⟨
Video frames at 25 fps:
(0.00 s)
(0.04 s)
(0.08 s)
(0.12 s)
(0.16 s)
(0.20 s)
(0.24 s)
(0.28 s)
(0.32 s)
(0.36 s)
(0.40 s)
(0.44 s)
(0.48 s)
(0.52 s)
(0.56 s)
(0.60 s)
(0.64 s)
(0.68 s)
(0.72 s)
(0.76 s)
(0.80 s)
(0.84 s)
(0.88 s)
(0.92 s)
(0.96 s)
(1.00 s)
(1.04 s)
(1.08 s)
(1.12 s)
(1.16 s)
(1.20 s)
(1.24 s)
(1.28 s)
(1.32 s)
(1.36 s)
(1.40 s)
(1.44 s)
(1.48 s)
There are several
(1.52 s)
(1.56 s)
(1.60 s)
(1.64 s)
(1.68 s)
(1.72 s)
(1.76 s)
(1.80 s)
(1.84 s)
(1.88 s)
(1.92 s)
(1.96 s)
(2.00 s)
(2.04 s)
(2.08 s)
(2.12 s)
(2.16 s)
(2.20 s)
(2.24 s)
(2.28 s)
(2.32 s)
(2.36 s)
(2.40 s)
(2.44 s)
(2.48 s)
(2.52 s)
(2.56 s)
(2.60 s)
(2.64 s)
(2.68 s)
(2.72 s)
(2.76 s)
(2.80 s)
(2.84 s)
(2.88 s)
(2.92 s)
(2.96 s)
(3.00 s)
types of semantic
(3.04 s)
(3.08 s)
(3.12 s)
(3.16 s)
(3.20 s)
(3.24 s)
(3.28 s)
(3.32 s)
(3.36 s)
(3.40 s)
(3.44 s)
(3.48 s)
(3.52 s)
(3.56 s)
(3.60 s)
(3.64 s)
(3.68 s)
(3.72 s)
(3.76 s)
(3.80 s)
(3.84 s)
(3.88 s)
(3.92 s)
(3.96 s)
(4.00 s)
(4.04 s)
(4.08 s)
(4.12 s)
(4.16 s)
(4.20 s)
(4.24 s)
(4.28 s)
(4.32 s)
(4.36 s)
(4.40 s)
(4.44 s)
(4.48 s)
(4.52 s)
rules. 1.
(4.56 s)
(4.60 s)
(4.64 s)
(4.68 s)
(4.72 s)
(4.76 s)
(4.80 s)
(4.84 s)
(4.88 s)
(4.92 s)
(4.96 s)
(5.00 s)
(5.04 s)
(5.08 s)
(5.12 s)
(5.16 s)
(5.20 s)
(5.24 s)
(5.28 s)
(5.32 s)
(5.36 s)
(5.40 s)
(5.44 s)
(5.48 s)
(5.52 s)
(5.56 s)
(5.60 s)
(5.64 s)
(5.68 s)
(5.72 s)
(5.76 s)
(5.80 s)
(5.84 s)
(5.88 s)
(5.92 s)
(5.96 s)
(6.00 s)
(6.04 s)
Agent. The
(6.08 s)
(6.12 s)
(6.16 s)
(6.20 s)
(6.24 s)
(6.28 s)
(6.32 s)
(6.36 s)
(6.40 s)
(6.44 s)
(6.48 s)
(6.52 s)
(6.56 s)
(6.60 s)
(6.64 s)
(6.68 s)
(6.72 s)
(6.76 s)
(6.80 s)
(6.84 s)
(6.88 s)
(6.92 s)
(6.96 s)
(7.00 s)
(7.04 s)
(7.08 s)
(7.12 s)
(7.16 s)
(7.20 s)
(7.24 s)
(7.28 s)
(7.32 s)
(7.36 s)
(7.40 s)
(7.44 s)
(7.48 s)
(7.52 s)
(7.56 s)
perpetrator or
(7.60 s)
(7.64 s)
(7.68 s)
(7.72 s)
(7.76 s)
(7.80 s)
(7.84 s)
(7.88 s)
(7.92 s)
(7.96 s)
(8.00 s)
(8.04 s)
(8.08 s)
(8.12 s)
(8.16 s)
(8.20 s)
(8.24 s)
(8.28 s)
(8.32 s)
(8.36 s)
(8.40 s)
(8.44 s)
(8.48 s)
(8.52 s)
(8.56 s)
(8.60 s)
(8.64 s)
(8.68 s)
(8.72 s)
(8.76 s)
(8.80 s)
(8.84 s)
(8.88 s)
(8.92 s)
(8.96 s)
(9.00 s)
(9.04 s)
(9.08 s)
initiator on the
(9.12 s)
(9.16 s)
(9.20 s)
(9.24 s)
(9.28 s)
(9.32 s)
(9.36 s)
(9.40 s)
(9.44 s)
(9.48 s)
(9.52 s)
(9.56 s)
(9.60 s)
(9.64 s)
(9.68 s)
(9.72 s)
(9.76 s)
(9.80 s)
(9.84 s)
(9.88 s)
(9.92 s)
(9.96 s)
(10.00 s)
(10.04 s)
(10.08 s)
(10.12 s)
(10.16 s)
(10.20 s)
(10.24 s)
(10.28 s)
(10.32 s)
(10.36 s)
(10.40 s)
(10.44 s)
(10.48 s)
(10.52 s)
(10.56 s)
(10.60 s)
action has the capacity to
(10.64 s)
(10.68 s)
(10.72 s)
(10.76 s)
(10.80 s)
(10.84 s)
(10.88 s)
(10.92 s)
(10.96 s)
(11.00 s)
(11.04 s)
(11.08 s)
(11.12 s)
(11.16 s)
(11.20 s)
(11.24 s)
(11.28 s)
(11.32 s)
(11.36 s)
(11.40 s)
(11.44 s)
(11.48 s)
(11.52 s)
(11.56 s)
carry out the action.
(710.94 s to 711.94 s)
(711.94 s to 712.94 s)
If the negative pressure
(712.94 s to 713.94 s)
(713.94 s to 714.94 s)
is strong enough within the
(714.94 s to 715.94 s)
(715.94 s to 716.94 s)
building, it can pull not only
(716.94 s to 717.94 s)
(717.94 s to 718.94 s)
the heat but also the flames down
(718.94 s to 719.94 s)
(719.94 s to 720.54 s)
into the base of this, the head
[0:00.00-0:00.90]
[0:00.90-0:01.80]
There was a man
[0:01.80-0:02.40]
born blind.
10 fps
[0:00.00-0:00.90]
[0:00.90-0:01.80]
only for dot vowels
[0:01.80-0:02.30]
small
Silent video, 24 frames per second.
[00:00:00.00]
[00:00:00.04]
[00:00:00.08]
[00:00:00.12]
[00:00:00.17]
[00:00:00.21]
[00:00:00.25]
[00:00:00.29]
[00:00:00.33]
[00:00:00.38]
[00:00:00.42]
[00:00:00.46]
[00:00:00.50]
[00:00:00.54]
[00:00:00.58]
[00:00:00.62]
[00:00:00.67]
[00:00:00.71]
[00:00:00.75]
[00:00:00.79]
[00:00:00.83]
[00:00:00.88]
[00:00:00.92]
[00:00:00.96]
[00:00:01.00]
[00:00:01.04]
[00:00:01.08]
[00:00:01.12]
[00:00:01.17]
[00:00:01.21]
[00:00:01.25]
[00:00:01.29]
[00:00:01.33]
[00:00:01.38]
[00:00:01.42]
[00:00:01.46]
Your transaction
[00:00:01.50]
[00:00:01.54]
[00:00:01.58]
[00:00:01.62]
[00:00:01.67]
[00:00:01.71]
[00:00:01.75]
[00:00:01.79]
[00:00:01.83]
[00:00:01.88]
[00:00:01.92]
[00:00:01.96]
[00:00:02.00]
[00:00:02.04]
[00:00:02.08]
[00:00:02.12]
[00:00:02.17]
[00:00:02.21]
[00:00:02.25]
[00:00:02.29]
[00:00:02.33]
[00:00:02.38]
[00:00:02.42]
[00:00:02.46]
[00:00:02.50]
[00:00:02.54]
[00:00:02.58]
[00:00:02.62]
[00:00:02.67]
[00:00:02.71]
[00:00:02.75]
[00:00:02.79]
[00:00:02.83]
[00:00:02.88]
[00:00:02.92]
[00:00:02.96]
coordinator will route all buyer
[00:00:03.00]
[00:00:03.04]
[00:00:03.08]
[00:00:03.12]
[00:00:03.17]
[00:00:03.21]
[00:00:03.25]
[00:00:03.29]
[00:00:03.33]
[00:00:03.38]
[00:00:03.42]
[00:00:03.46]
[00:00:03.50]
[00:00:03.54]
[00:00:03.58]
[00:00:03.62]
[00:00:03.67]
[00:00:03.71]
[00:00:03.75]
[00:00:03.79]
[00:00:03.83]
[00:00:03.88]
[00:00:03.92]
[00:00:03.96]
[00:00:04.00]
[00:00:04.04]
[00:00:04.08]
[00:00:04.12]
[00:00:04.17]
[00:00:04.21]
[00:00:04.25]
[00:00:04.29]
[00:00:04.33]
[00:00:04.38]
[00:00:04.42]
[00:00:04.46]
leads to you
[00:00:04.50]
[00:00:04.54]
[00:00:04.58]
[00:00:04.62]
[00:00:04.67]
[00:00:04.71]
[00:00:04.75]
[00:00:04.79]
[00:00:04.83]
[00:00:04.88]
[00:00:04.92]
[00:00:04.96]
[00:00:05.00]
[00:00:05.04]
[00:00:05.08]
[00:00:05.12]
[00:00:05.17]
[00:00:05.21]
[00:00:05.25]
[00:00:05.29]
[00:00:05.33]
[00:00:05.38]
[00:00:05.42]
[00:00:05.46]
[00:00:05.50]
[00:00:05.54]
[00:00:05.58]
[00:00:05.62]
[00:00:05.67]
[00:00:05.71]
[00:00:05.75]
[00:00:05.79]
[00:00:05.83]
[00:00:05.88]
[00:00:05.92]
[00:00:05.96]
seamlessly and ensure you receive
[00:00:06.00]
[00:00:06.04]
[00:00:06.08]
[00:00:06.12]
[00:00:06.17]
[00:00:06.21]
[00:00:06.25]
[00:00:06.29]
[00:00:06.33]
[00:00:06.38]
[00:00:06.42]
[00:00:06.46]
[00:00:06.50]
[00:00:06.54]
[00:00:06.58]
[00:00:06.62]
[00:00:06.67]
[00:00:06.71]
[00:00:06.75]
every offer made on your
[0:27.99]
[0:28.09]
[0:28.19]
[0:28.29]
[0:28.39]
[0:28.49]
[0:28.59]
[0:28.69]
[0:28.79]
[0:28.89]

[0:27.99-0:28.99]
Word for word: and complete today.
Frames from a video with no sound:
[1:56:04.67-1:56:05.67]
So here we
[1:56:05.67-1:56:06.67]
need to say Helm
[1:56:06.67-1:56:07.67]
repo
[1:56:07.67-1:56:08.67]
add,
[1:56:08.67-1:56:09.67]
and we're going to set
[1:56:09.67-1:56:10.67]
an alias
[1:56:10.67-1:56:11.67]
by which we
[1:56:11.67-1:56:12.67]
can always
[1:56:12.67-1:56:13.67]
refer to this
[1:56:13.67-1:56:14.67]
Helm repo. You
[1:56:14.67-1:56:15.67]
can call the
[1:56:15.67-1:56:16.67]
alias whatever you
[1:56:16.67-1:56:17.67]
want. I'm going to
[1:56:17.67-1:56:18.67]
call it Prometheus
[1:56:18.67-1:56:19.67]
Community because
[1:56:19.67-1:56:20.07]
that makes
⟩
• _Exercise_
Everything from the line with "[0:01.80-0:02.30]" through the line with "[00:00:01.88]" in the listing above must be retyped exactly, with nothing added.

• _Answer to the problem_
[0:01.80-0:02.30]
small
Silent video, 24 frames per second.
[00:00:00.00]
[00:00:00.04]
[00:00:00.08]
[00:00:00.12]
[00:00:00.17]
[00:00:00.21]
[00:00:00.25]
[00:00:00.29]
[00:00:00.33]
[00:00:00.38]
[00:00:00.42]
[00:00:00.46]
[00:00:00.50]
[00:00:00.54]
[00:00:00.58]
[00:00:00.62]
[00:00:00.67]
[00:00:00.71]
[00:00:00.75]
[00:00:00.79]
[00:00:00.83]
[00:00:00.88]
[00:00:00.92]
[00:00:00.96]
[00:00:01.00]
[00:00:01.04]
[00:00:01.08]
[00:00:01.12]
[00:00:01.17]
[00:00:01.21]
[00:00:01.25]
[00:00:01.29]
[00:00:01.33]
[00:00:01.38]
[00:00:01.42]
[00:00:01.46]
Your transaction
[00:00:01.50]
[00:00:01.54]
[00:00:01.58]
[00:00:01.62]
[00:00:01.67]
[00:00:01.71]
[00:00:01.75]
[00:00:01.79]
[00:00:01.83]
[00:00:01.88]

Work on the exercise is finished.